= Extracted entries =

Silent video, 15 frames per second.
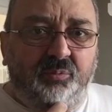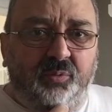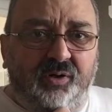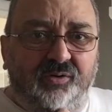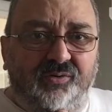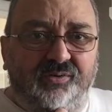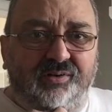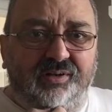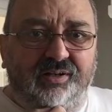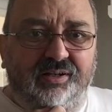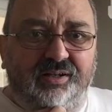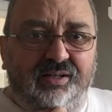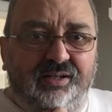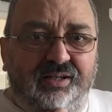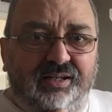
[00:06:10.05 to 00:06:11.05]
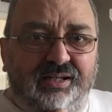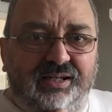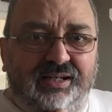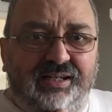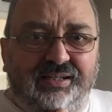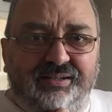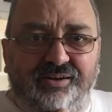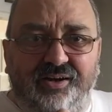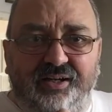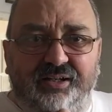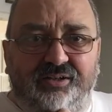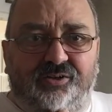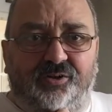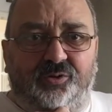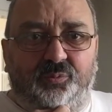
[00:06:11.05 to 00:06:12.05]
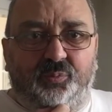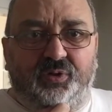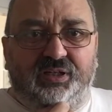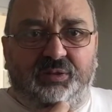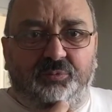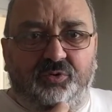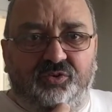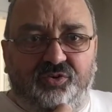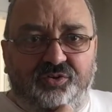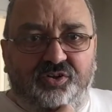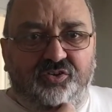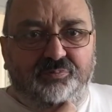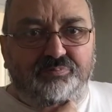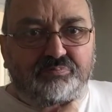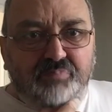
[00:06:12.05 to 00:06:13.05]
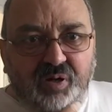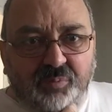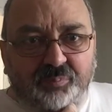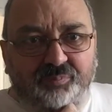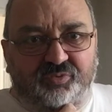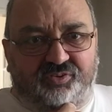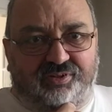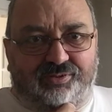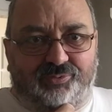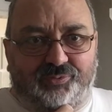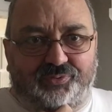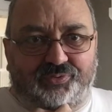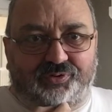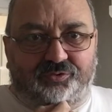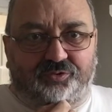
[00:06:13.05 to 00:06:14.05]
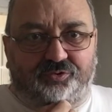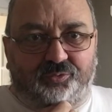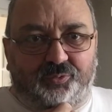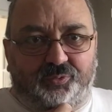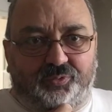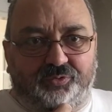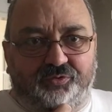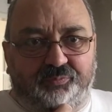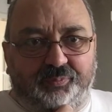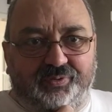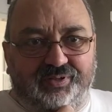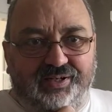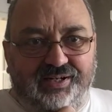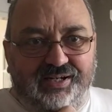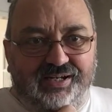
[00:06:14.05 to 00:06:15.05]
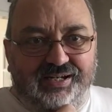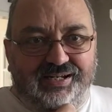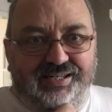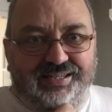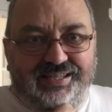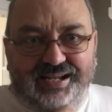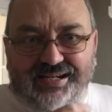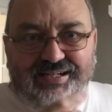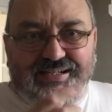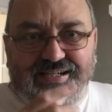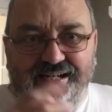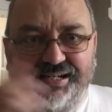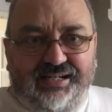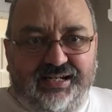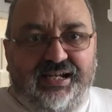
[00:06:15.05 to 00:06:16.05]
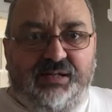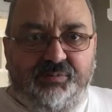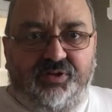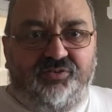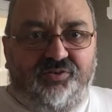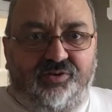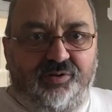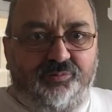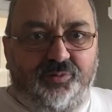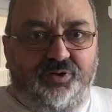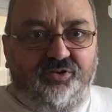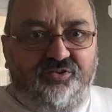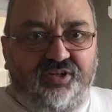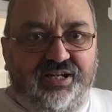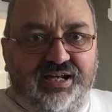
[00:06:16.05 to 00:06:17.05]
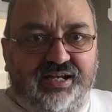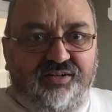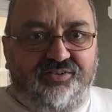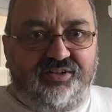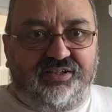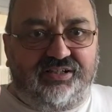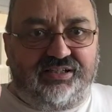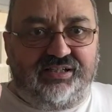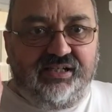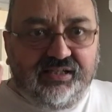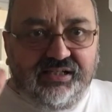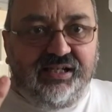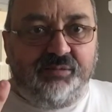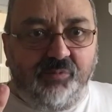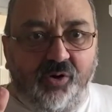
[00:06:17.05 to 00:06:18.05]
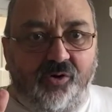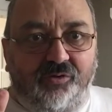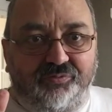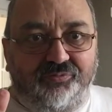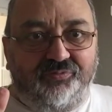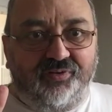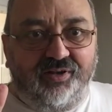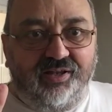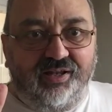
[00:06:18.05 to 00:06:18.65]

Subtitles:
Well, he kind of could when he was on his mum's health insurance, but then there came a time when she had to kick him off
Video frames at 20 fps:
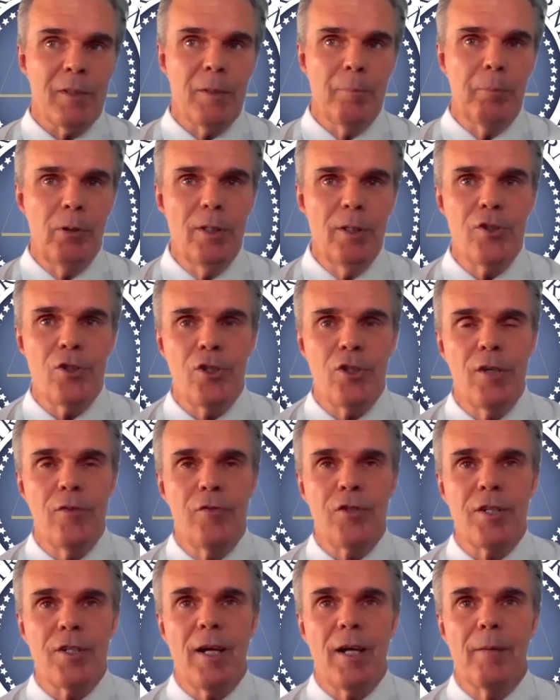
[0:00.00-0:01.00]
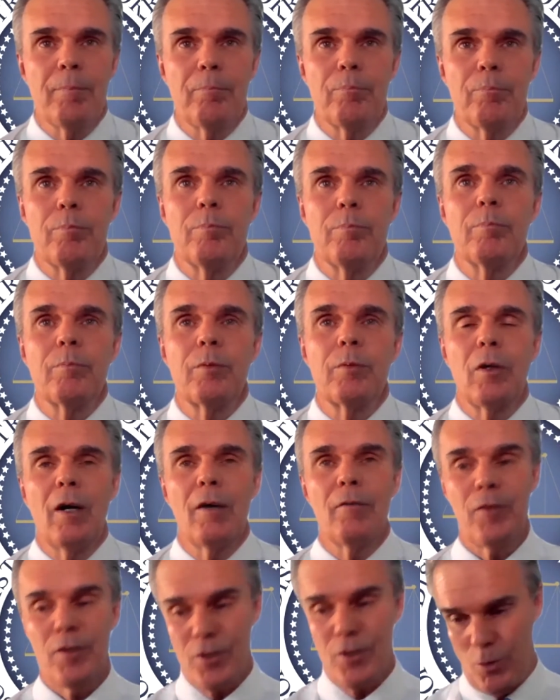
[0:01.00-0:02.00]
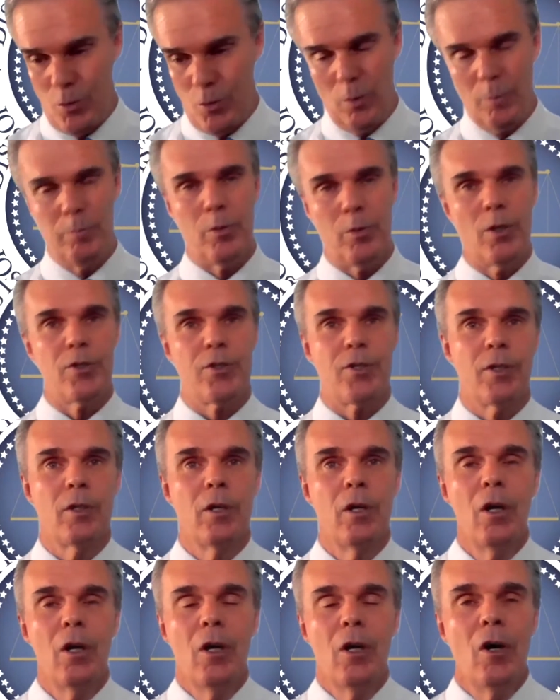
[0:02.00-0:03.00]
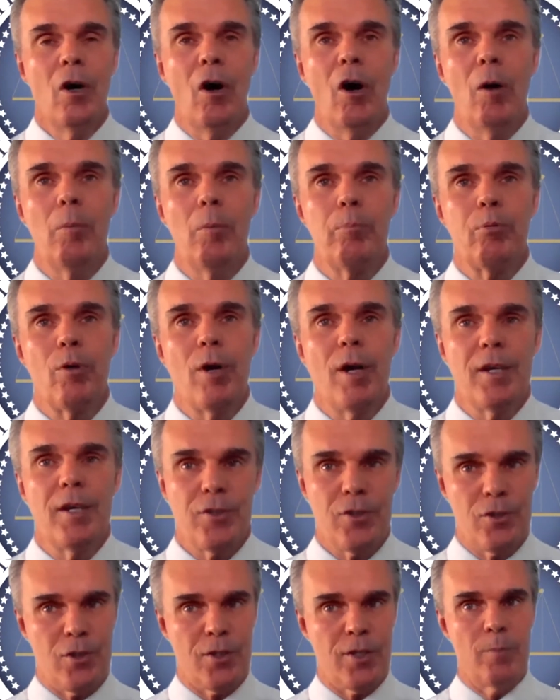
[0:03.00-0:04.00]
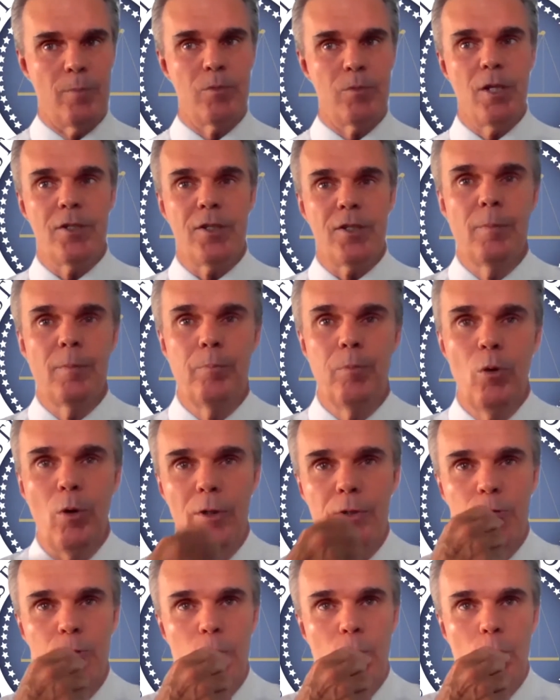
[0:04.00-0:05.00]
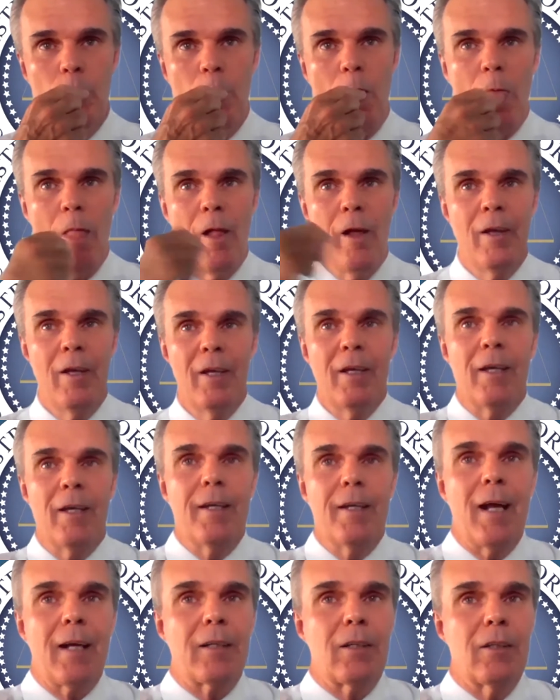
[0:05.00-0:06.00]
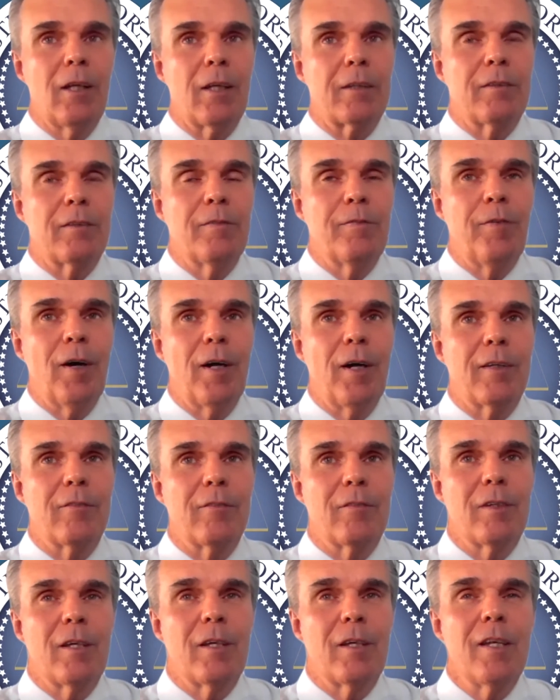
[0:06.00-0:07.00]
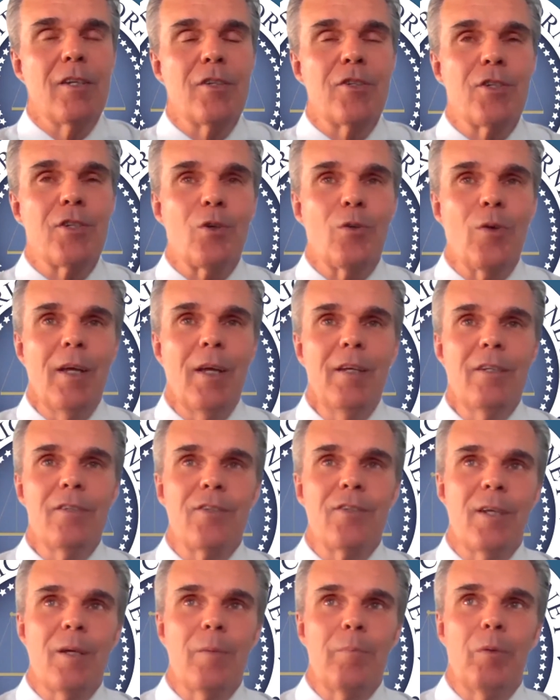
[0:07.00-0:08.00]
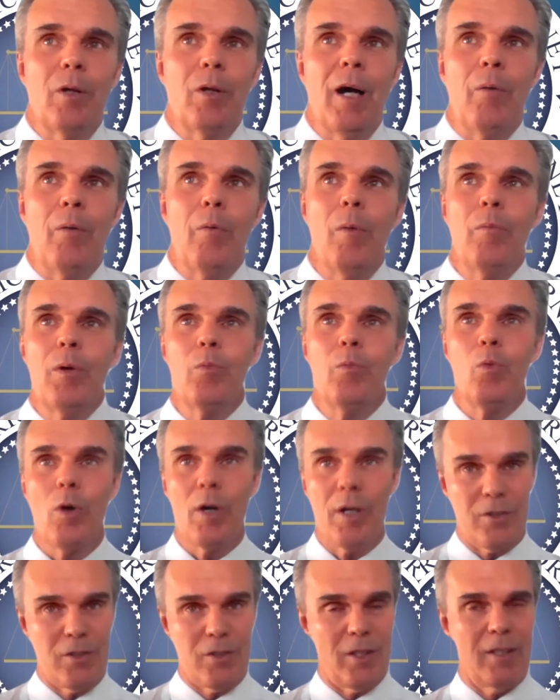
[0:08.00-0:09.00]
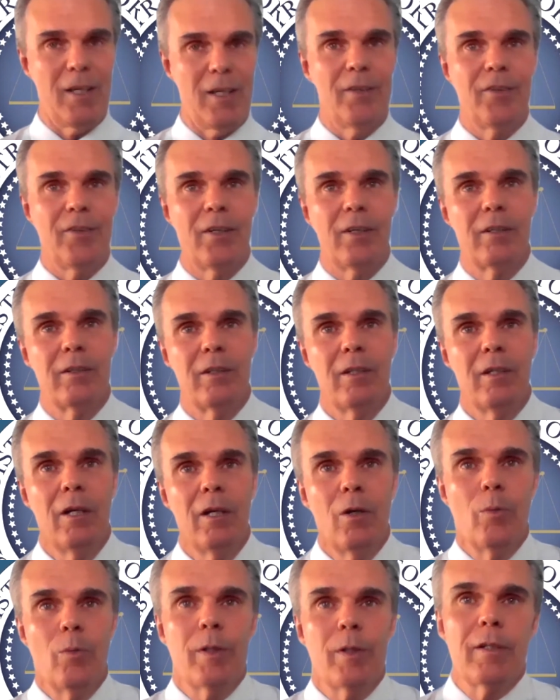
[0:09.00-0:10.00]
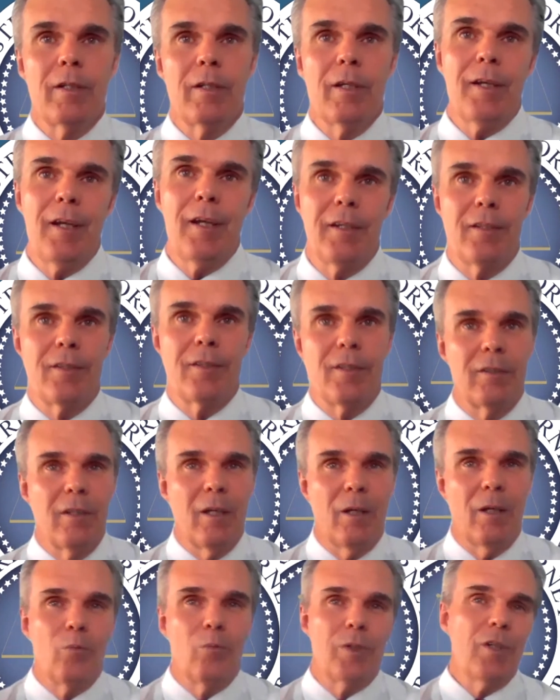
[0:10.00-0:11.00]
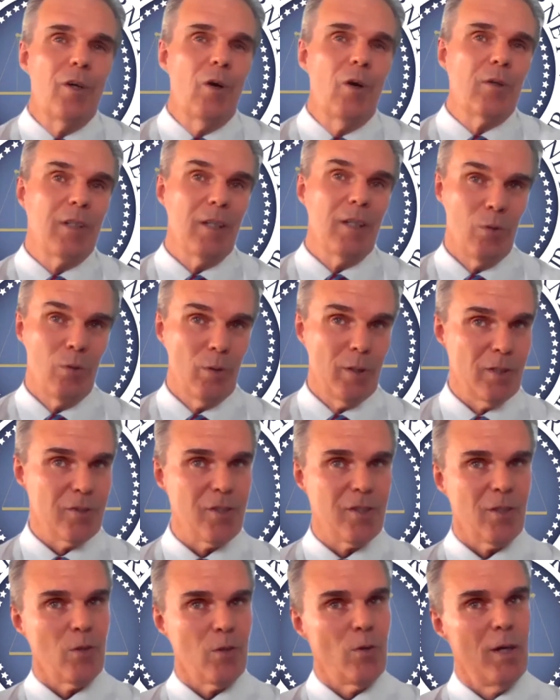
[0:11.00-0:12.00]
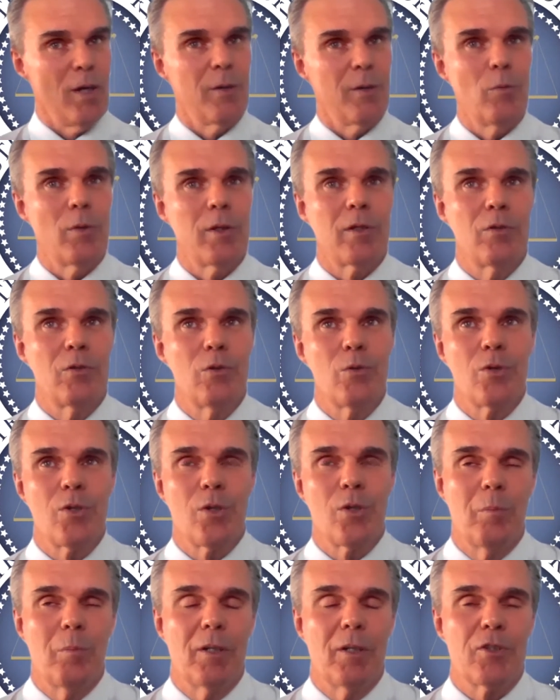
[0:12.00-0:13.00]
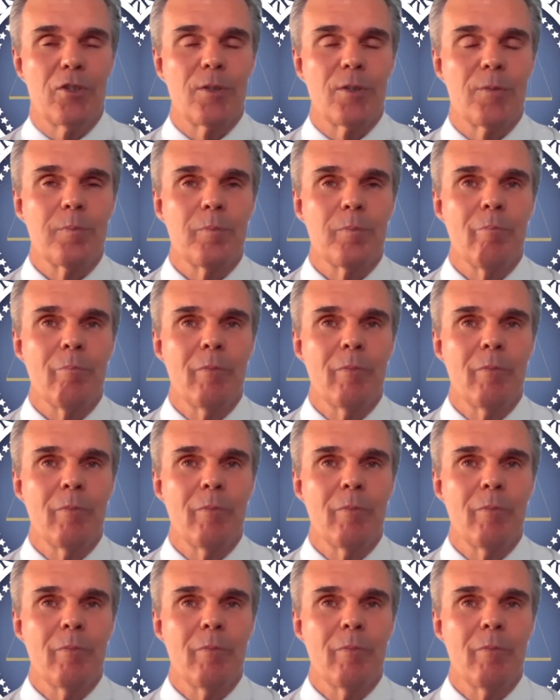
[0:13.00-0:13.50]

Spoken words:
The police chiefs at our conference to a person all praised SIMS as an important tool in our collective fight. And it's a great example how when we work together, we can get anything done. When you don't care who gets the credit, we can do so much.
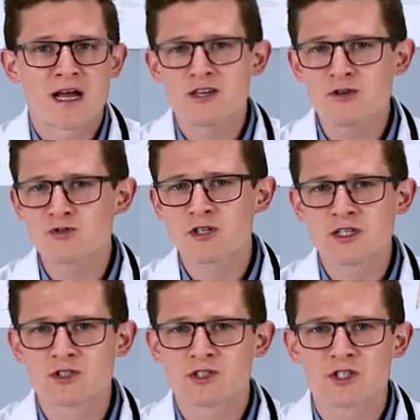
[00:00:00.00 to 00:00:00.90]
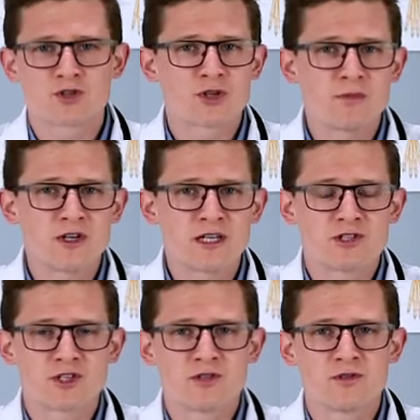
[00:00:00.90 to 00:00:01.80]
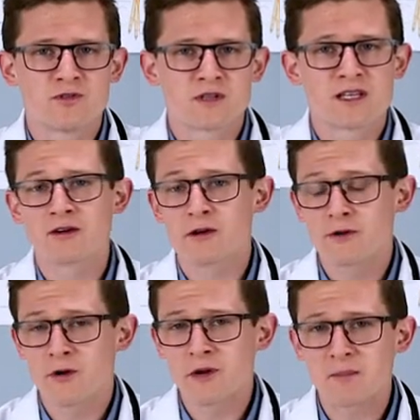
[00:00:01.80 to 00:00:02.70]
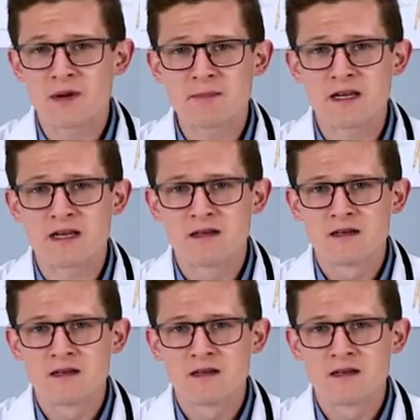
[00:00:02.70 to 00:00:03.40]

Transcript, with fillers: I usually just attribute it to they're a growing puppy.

= Task item =
With the pictures left out, output the lines from the one containing "[0:08.00-0:09.00]" through the last line of the records above, exactly as they are.

= Output for this task =
[0:08.00-0:09.00]
[0:09.00-0:10.00]
[0:10.00-0:11.00]
[0:11.00-0:12.00]
[0:12.00-0:13.00]
[0:13.00-0:13.50]

Spoken words:
The police chiefs at our conference to a person all praised SIMS as an important tool in our collective fight. And it's a great example how when we work together, we can get anything done. When you don't care who gets the credit, we can do so much.
[00:00:00.00 to 00:00:00.90]
[00:00:00.90 to 00:00:01.80]
[00:00:01.80 to 00:00:02.70]
[00:00:02.70 to 00:00:03.40]

Transcript, with fillers: I usually just attribute it to they're a growing puppy.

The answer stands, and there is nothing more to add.